(SOURCE INFORMATION)

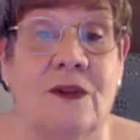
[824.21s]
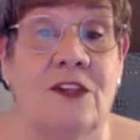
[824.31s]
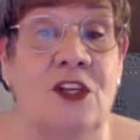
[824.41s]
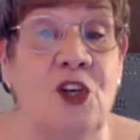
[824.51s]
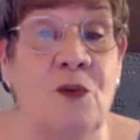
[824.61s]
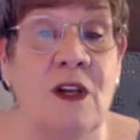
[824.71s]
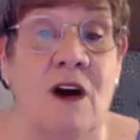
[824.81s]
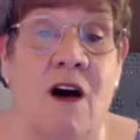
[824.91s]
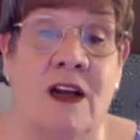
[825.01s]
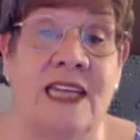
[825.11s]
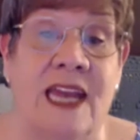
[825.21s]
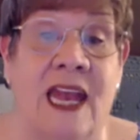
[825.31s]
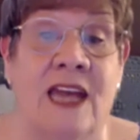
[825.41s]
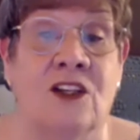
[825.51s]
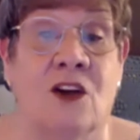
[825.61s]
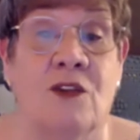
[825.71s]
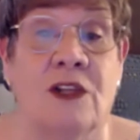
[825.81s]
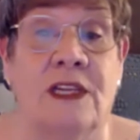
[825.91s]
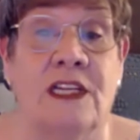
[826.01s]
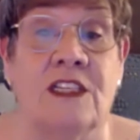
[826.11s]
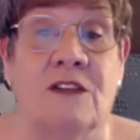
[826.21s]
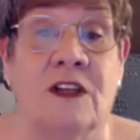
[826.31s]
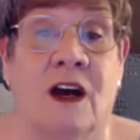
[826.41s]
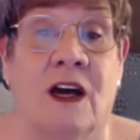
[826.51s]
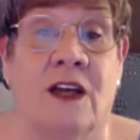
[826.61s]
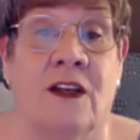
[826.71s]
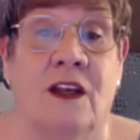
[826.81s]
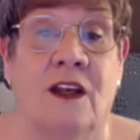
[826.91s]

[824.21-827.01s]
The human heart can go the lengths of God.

(End SOURCE INFORMATION)

**ACTIVITY:** Repeat the data word for word; drop the pictures.

**RESULT OF THE EXERCISE:**
[824.21s]
[824.31s]
[824.41s]
[824.51s]
[824.61s]
[824.71s]
[824.81s]
[824.91s]
[825.01s]
[825.11s]
[825.21s]
[825.31s]
[825.41s]
[825.51s]
[825.61s]
[825.71s]
[825.81s]
[825.91s]
[826.01s]
[826.11s]
[826.21s]
[826.31s]
[826.41s]
[826.51s]
[826.61s]
[826.71s]
[826.81s]
[826.91s]

[824.21-827.01s]
The human heart can go the lengths of God.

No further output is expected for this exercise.